An exact transcription of the entries is required, with no images included.
----------
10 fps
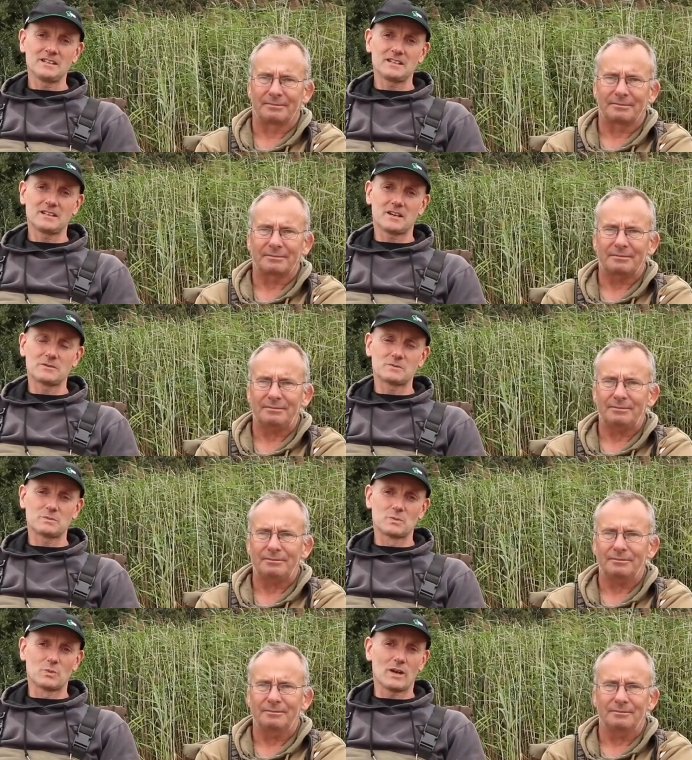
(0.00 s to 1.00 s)
Speaker 1: you know
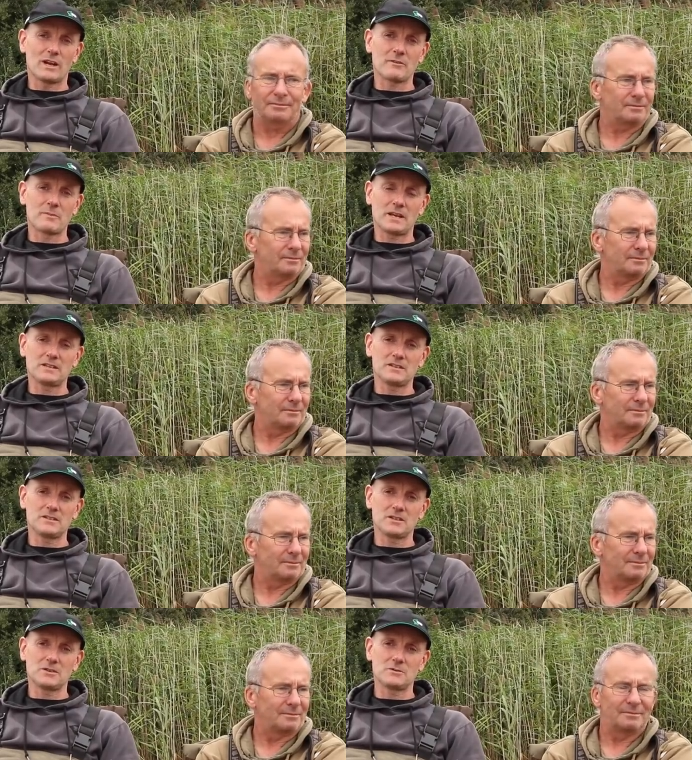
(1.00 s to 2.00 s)
whatever bait you
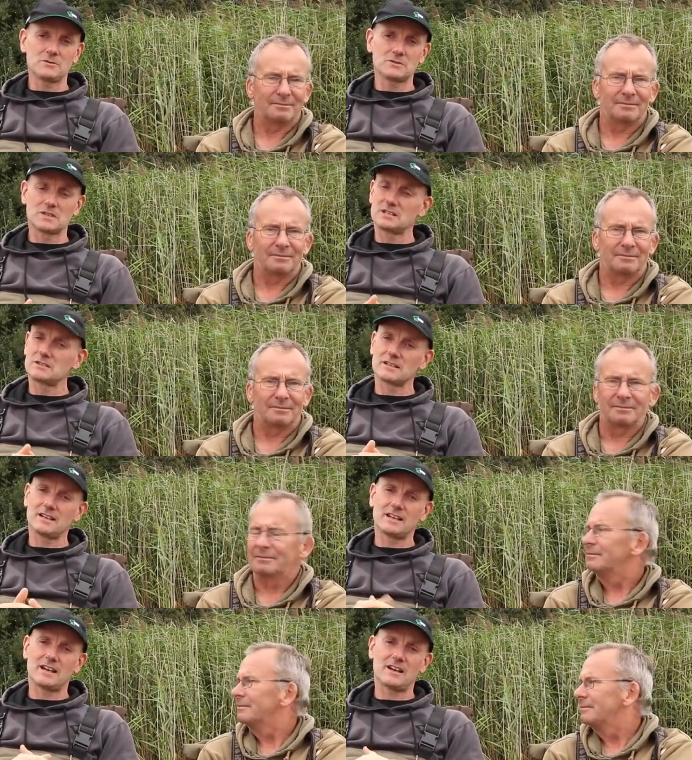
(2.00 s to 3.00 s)
use. It's
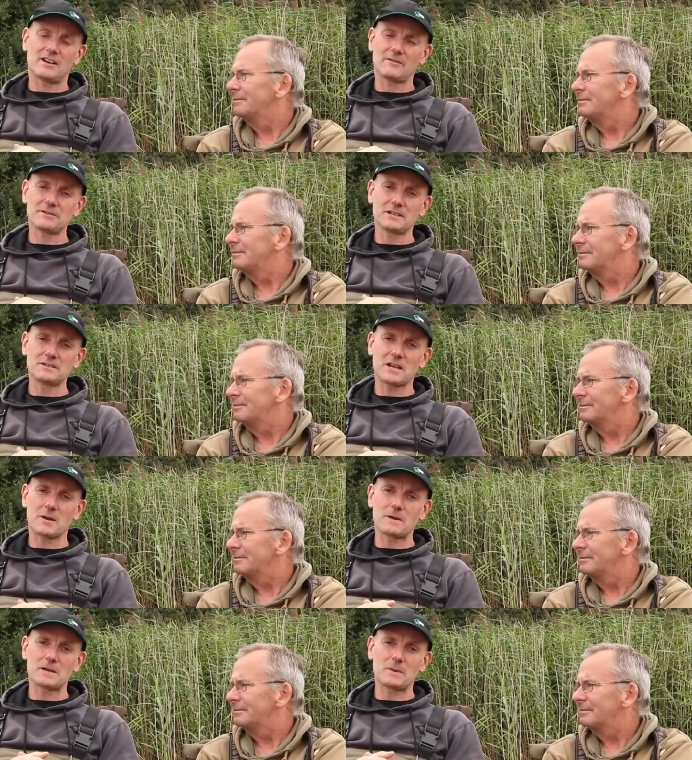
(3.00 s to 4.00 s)
I've seen so
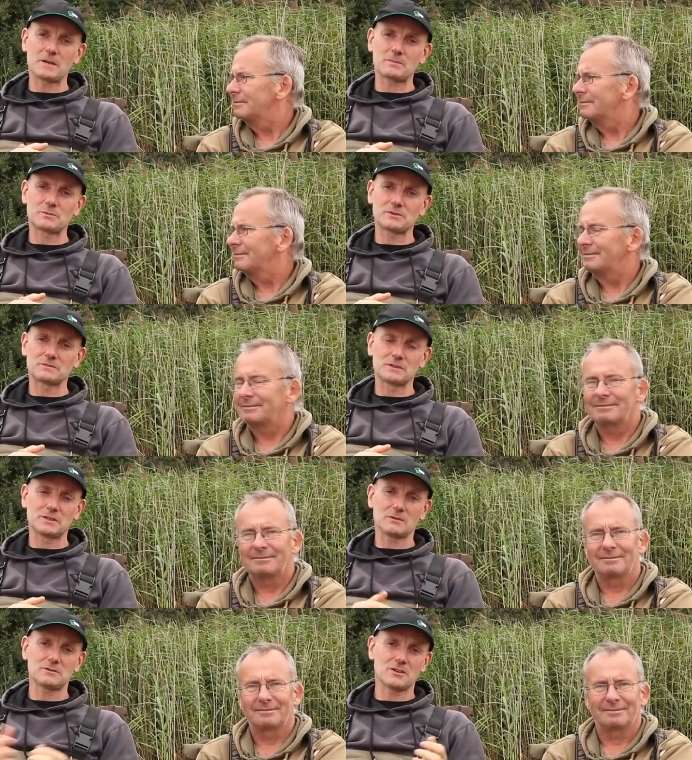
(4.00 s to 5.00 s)
many people you
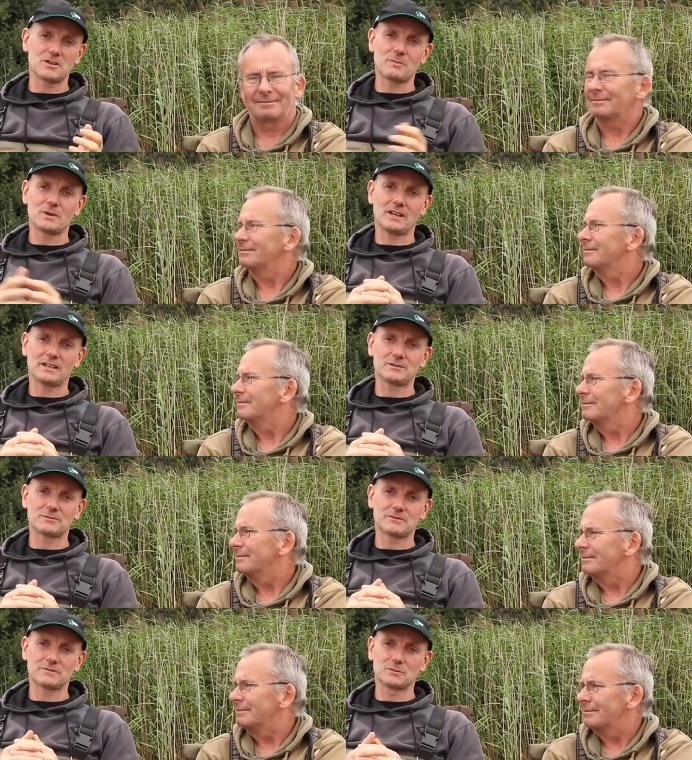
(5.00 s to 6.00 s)
know turn up at lakes
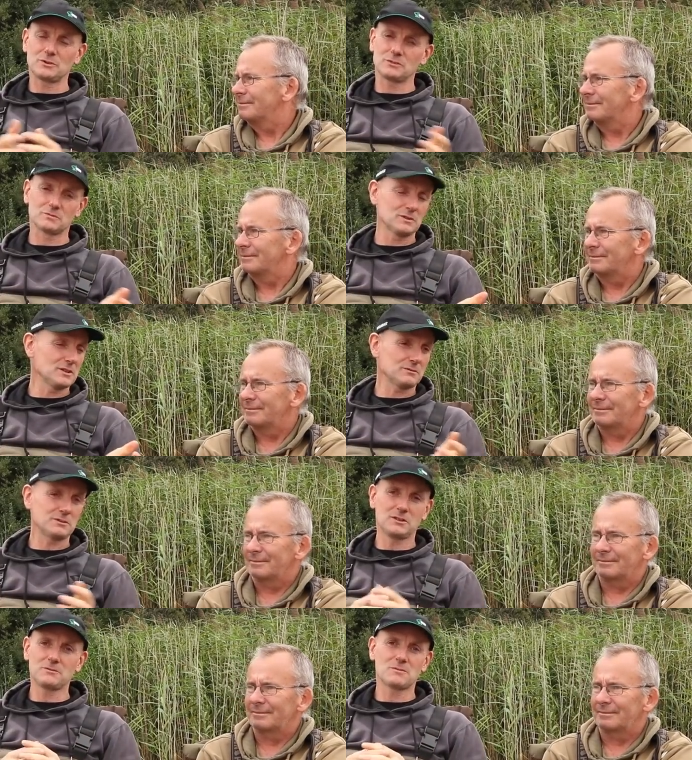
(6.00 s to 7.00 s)
with you know,
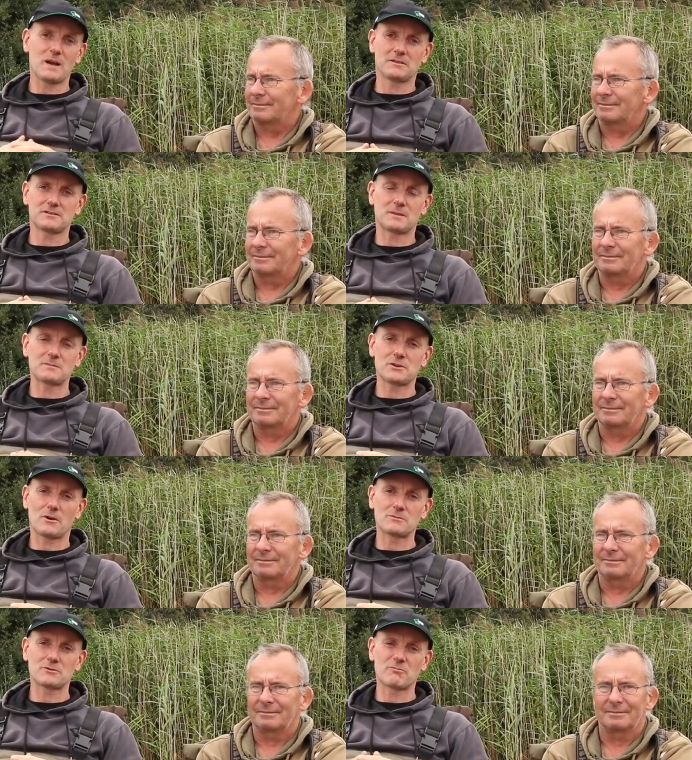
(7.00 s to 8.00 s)
huge amounts
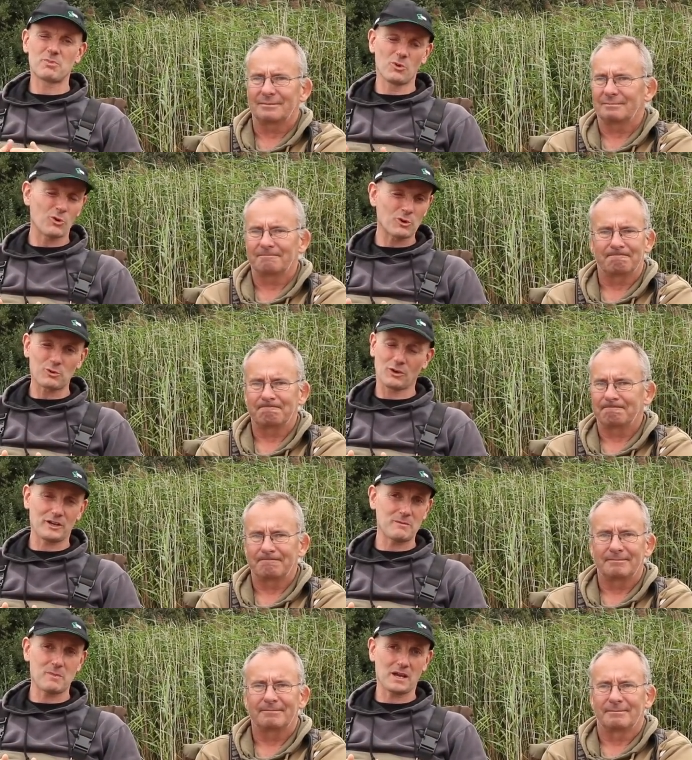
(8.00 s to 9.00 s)
sometimes of poor
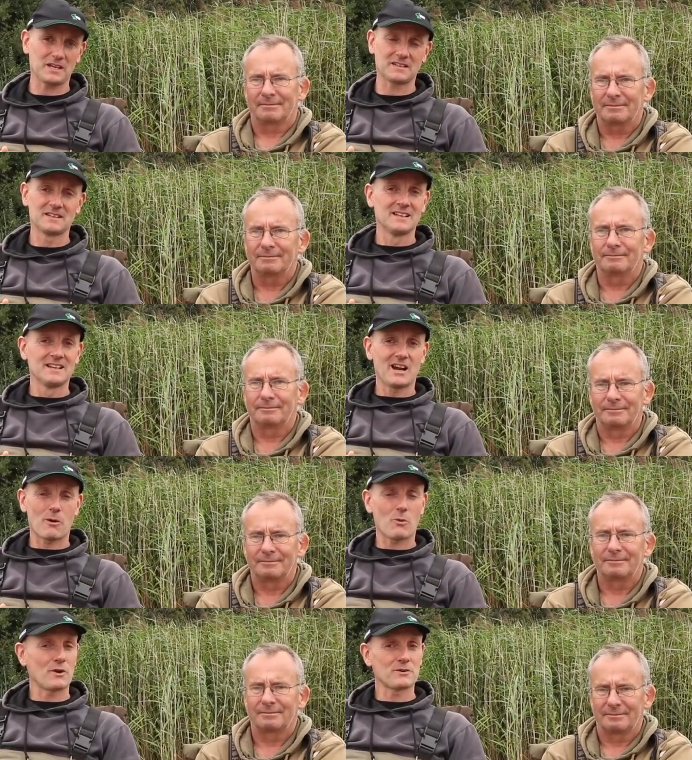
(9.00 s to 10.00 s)
quality bait and,
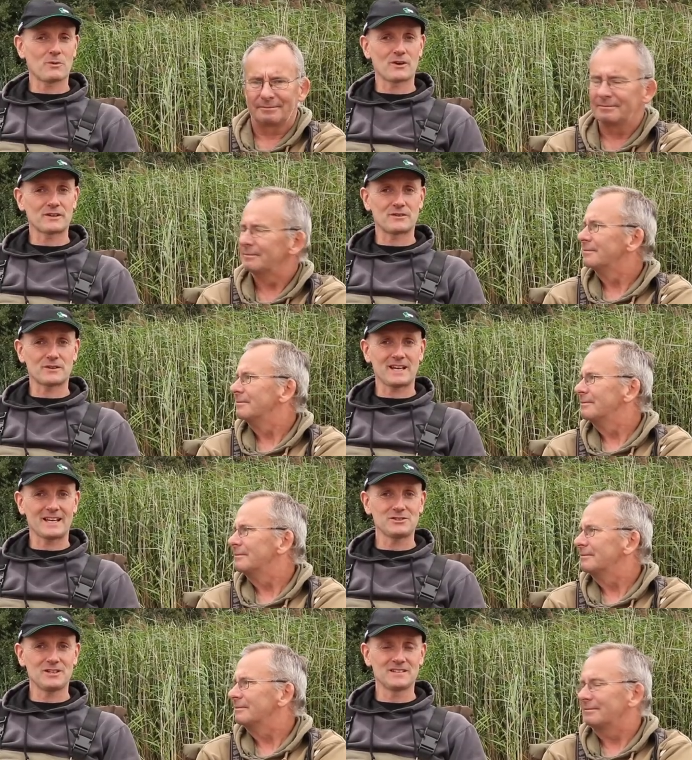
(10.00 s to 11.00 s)
mm. wonder why they're not
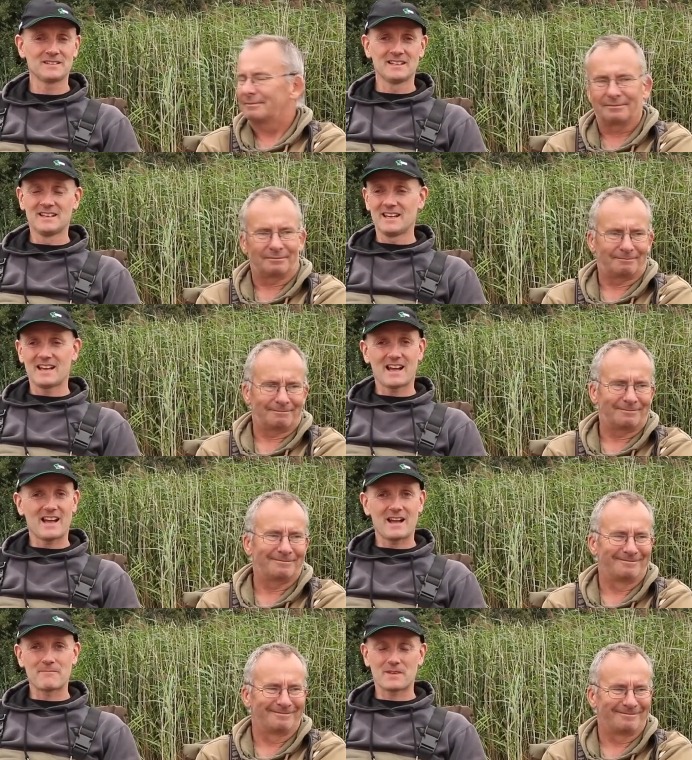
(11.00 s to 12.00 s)
catching.
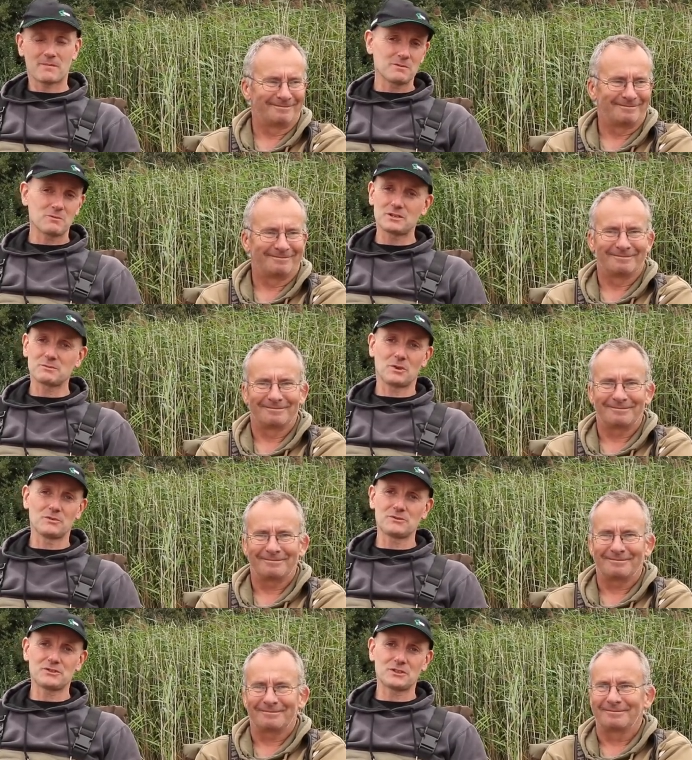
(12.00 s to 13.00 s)
Um, I mean, we're
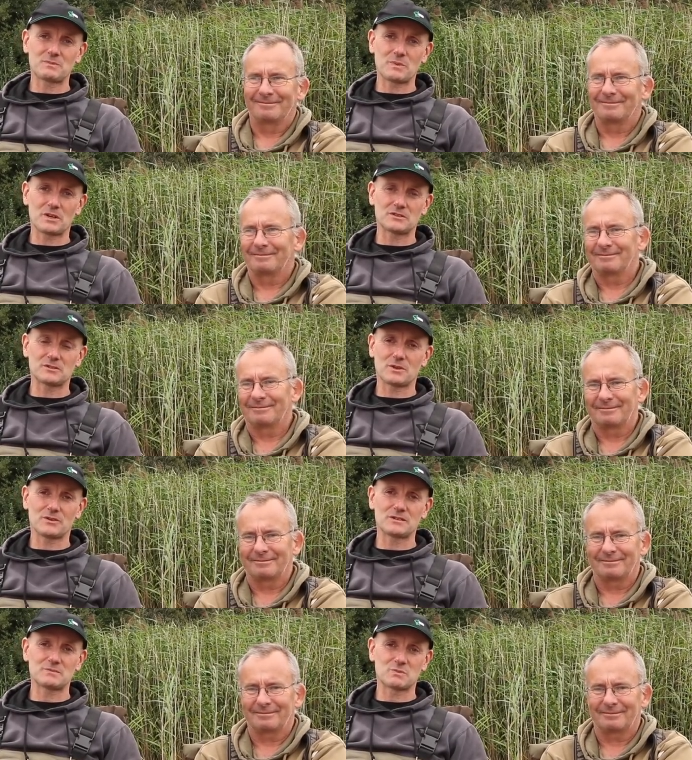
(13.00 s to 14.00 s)
sponsored, but to be
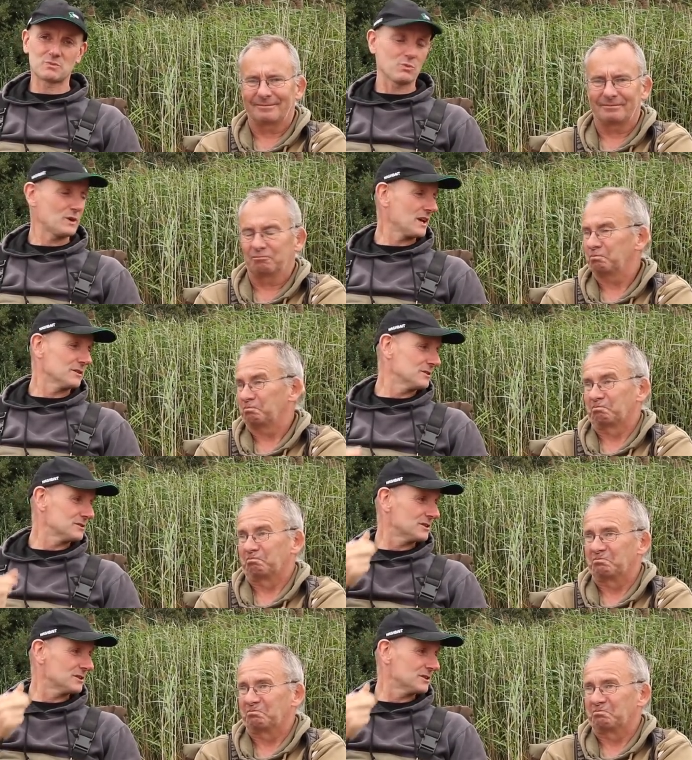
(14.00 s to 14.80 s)
honest, we don't use a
----------
→ **ANSWER SPACE**
10 fps
(0.00 s to 1.00 s)
Speaker 1: you know
(1.00 s to 2.00 s)
whatever bait you
(2.00 s to 3.00 s)
use. It's
(3.00 s to 4.00 s)
I've seen so
(4.00 s to 5.00 s)
many people you
(5.00 s to 6.00 s)
know turn up at lakes
(6.00 s to 7.00 s)
with you know,
(7.00 s to 8.00 s)
huge amounts
(8.00 s to 9.00 s)
sometimes of poor
(9.00 s to 10.00 s)
quality bait and,
(10.00 s to 11.00 s)
mm. wonder why they're not
(11.00 s to 12.00 s)
catching.
(12.00 s to 13.00 s)
Um, I mean, we're
(13.00 s to 14.00 s)
sponsored, but to be
(14.00 s to 14.80 s)
honest, we don't use a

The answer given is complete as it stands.